• REQUIRED ACTION:
Write out every record in full, exactly as written, please.
——————————
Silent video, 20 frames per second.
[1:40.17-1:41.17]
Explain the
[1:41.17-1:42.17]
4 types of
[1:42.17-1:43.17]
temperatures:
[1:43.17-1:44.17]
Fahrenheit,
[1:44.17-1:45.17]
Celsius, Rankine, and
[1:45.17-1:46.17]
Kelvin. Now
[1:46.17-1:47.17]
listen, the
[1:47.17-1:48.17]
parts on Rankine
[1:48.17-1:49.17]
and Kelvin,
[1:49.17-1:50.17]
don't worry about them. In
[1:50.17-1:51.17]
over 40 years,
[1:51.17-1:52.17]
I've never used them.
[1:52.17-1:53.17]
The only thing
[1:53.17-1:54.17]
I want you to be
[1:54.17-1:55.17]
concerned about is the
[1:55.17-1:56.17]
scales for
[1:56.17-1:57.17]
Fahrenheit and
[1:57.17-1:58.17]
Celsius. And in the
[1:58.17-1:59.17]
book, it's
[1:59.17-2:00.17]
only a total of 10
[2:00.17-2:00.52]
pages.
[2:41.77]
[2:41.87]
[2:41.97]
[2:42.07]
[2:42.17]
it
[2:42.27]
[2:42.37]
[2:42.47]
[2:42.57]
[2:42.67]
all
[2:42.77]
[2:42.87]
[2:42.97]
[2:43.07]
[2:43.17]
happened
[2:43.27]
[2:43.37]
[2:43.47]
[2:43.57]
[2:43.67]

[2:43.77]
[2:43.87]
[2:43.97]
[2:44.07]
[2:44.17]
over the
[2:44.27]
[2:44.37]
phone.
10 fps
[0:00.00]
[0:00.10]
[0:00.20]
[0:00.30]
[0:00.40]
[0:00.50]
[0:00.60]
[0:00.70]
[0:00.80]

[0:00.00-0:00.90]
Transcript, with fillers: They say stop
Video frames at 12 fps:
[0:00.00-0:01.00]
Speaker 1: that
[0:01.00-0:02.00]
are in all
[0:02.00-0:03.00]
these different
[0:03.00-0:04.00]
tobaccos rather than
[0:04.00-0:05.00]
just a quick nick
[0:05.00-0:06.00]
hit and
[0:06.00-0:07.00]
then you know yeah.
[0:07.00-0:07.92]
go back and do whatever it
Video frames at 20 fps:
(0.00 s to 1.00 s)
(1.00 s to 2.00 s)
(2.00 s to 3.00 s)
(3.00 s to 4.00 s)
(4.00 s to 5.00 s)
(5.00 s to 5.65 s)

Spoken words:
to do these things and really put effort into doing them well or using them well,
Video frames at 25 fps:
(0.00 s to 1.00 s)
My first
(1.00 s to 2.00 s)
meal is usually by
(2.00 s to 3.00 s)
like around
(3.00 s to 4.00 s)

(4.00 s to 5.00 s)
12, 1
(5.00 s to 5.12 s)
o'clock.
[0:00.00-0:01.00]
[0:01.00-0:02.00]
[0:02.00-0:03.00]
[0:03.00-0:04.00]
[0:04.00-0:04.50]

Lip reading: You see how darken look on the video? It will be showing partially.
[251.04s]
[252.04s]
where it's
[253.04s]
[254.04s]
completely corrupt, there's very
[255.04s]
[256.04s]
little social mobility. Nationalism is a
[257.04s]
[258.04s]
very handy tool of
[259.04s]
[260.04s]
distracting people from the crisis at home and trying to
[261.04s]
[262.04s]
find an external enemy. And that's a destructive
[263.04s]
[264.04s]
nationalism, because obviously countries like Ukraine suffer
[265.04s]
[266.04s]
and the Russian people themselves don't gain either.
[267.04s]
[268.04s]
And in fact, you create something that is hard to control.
——————————
• PROBLEM SOLUTION:
Silent video, 20 frames per second.
[1:40.17-1:41.17]
Explain the
[1:41.17-1:42.17]
4 types of
[1:42.17-1:43.17]
temperatures:
[1:43.17-1:44.17]
Fahrenheit,
[1:44.17-1:45.17]
Celsius, Rankine, and
[1:45.17-1:46.17]
Kelvin. Now
[1:46.17-1:47.17]
listen, the
[1:47.17-1:48.17]
parts on Rankine
[1:48.17-1:49.17]
and Kelvin,
[1:49.17-1:50.17]
don't worry about them. In
[1:50.17-1:51.17]
over 40 years,
[1:51.17-1:52.17]
I've never used them.
[1:52.17-1:53.17]
The only thing
[1:53.17-1:54.17]
I want you to be
[1:54.17-1:55.17]
concerned about is the
[1:55.17-1:56.17]
scales for
[1:56.17-1:57.17]
Fahrenheit and
[1:57.17-1:58.17]
Celsius. And in the
[1:58.17-1:59.17]
book, it's
[1:59.17-2:00.17]
only a total of 10
[2:00.17-2:00.52]
pages.
[2:41.77]
[2:41.87]
[2:41.97]
[2:42.07]
[2:42.17]
it
[2:42.27]
[2:42.37]
[2:42.47]
[2:42.57]
[2:42.67]
all
[2:42.77]
[2:42.87]
[2:42.97]
[2:43.07]
[2:43.17]
happened
[2:43.27]
[2:43.37]
[2:43.47]
[2:43.57]
[2:43.67]

[2:43.77]
[2:43.87]
[2:43.97]
[2:44.07]
[2:44.17]
over the
[2:44.27]
[2:44.37]
phone.
10 fps
[0:00.00]
[0:00.10]
[0:00.20]
[0:00.30]
[0:00.40]
[0:00.50]
[0:00.60]
[0:00.70]
[0:00.80]

[0:00.00-0:00.90]
Transcript, with fillers: They say stop
Video frames at 12 fps:
[0:00.00-0:01.00]
Speaker 1: that
[0:01.00-0:02.00]
are in all
[0:02.00-0:03.00]
these different
[0:03.00-0:04.00]
tobaccos rather than
[0:04.00-0:05.00]
just a quick nick
[0:05.00-0:06.00]
hit and
[0:06.00-0:07.00]
then you know yeah.
[0:07.00-0:07.92]
go back and do whatever it
Video frames at 20 fps:
(0.00 s to 1.00 s)
(1.00 s to 2.00 s)
(2.00 s to 3.00 s)
(3.00 s to 4.00 s)
(4.00 s to 5.00 s)
(5.00 s to 5.65 s)

Spoken words:
to do these things and really put effort into doing them well or using them well,
Video frames at 25 fps:
(0.00 s to 1.00 s)
My first
(1.00 s to 2.00 s)
meal is usually by
(2.00 s to 3.00 s)
like around
(3.00 s to 4.00 s)

(4.00 s to 5.00 s)
12, 1
(5.00 s to 5.12 s)
o'clock.
[0:00.00-0:01.00]
[0:01.00-0:02.00]
[0:02.00-0:03.00]
[0:03.00-0:04.00]
[0:04.00-0:04.50]

Lip reading: You see how darken look on the video? It will be showing partially.
[251.04s]
[252.04s]
where it's
[253.04s]
[254.04s]
completely corrupt, there's very
[255.04s]
[256.04s]
little social mobility. Nationalism is a
[257.04s]
[258.04s]
very handy tool of
[259.04s]
[260.04s]
distracting people from the crisis at home and trying to
[261.04s]
[262.04s]
find an external enemy. And that's a destructive
[263.04s]
[264.04s]
nationalism, because obviously countries like Ukraine suffer
[265.04s]
[266.04s]
and the Russian people themselves don't gain either.
[267.04s]
[268.04s]
And in fact, you create something that is hard to control.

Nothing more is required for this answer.